The lines to print run from the top of the material below to the line with "[0:00.00-0:01.00]", inclusive; please copy them exactly, without pictures.

═══ Task data ═══

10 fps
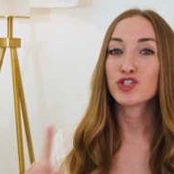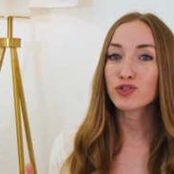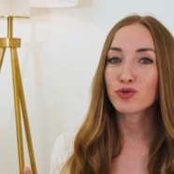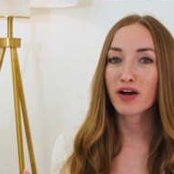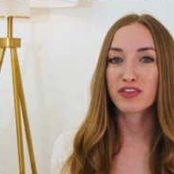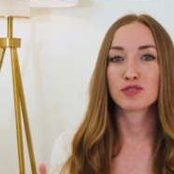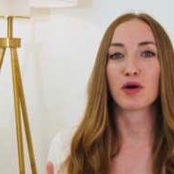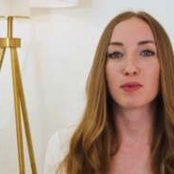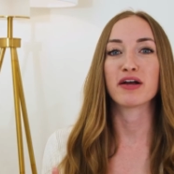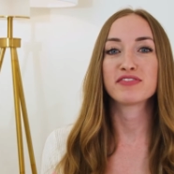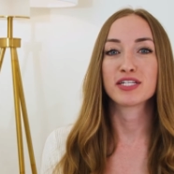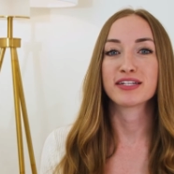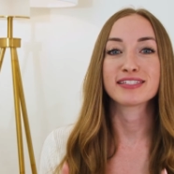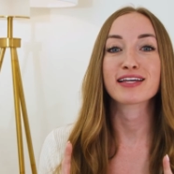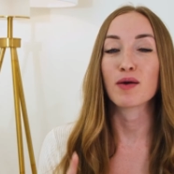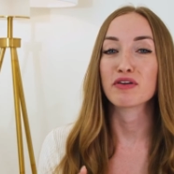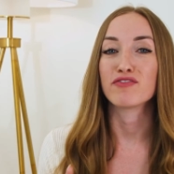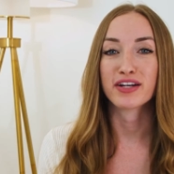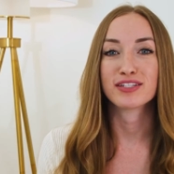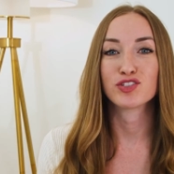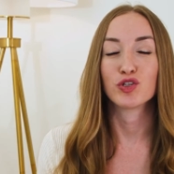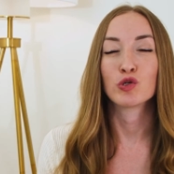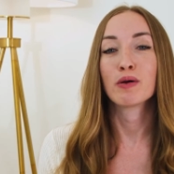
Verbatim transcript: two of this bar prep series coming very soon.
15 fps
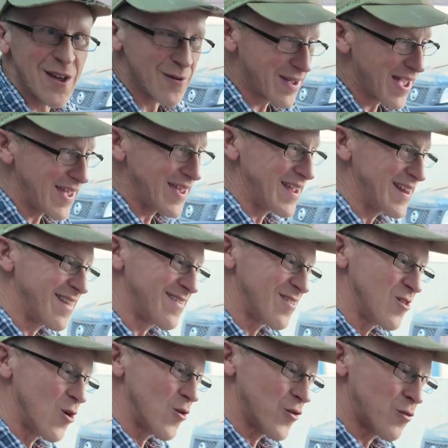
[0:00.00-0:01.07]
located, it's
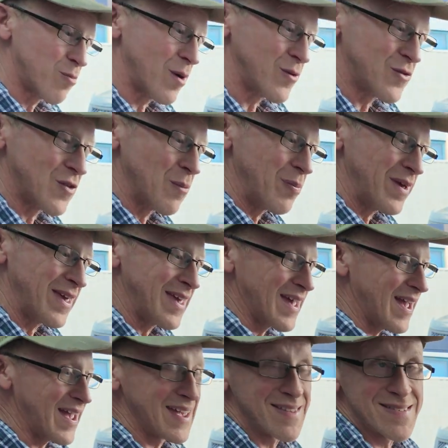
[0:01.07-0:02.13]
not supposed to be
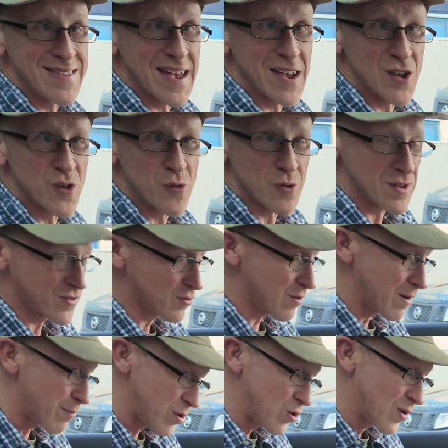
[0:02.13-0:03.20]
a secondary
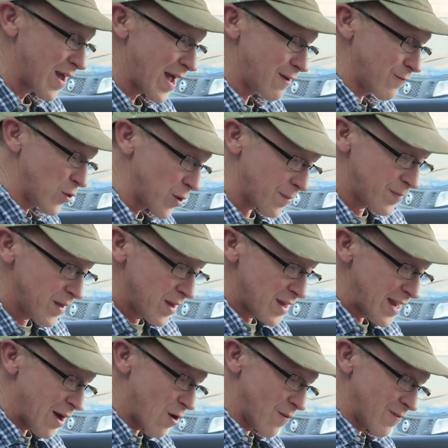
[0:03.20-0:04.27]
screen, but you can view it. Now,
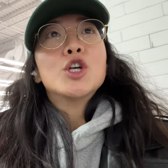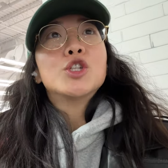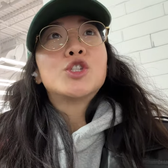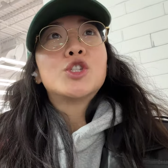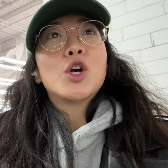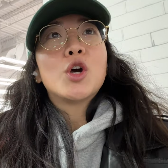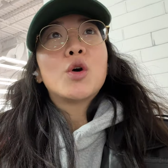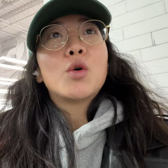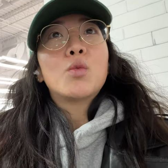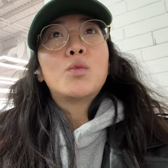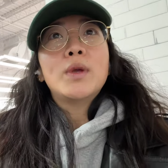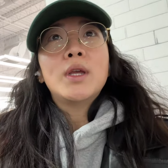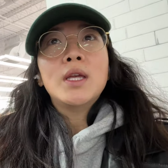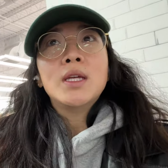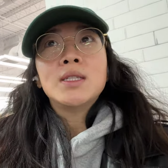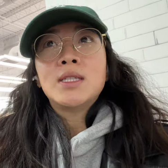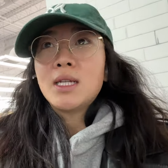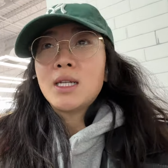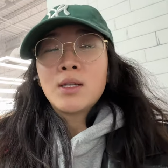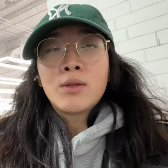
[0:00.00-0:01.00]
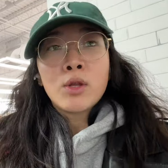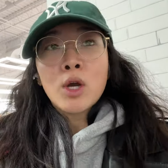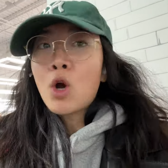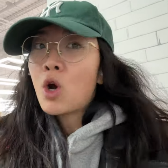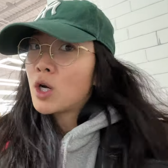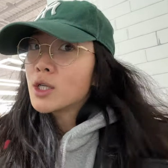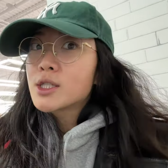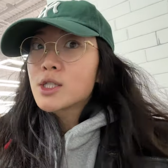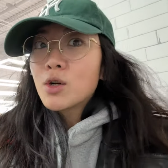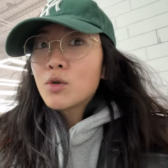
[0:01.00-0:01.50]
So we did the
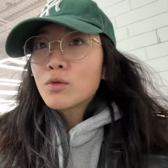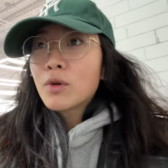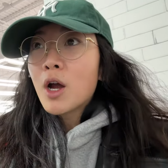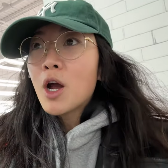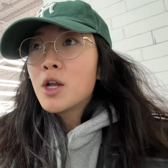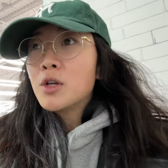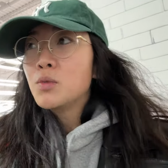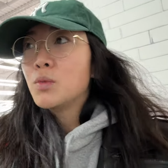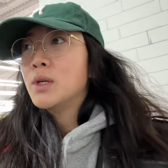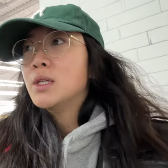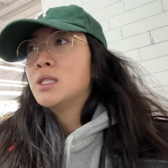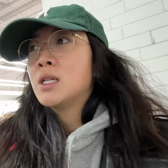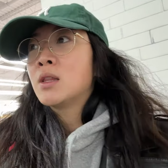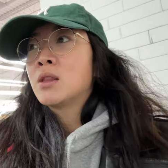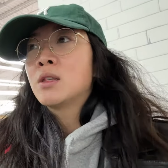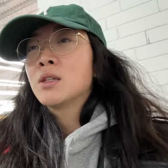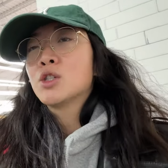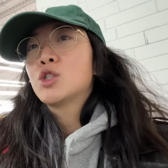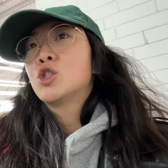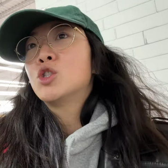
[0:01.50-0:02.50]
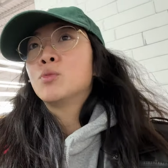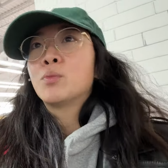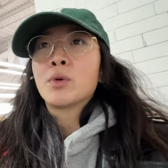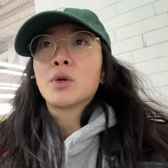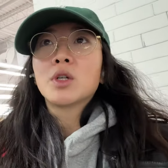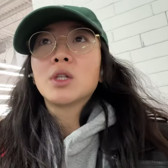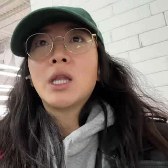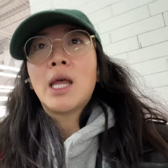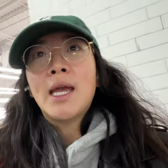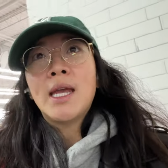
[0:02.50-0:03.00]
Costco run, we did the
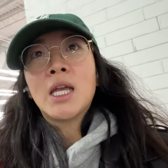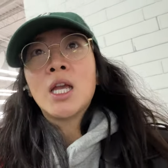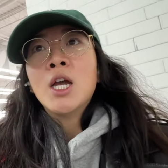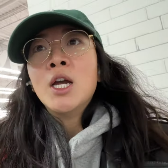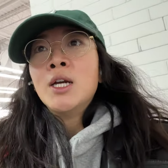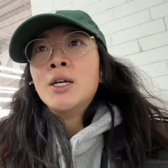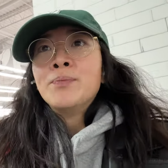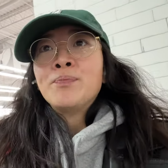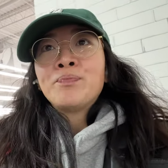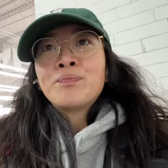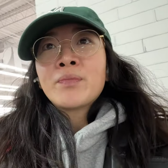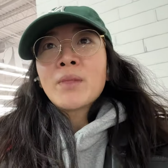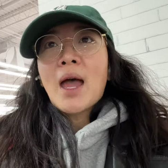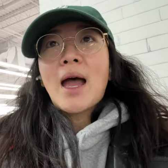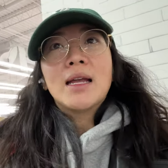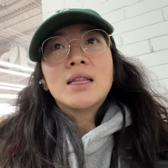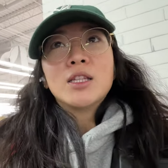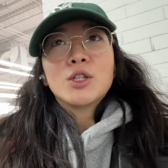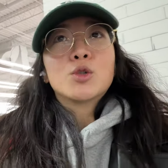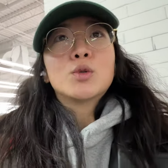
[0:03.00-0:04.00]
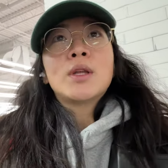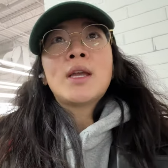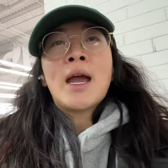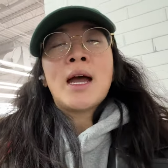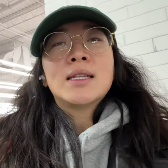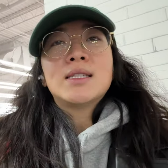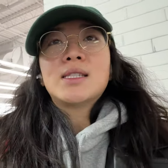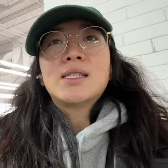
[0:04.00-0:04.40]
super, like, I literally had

═══

Expected output.
10 fps
Verbatim transcript: two of this bar prep series coming very soon.
15 fps
[0:00.00-0:01.07]
located, it's
[0:01.07-0:02.13]
not supposed to be
[0:02.13-0:03.20]
a secondary
[0:03.20-0:04.27]
screen, but you can view it. Now,
[0:00.00-0:01.00]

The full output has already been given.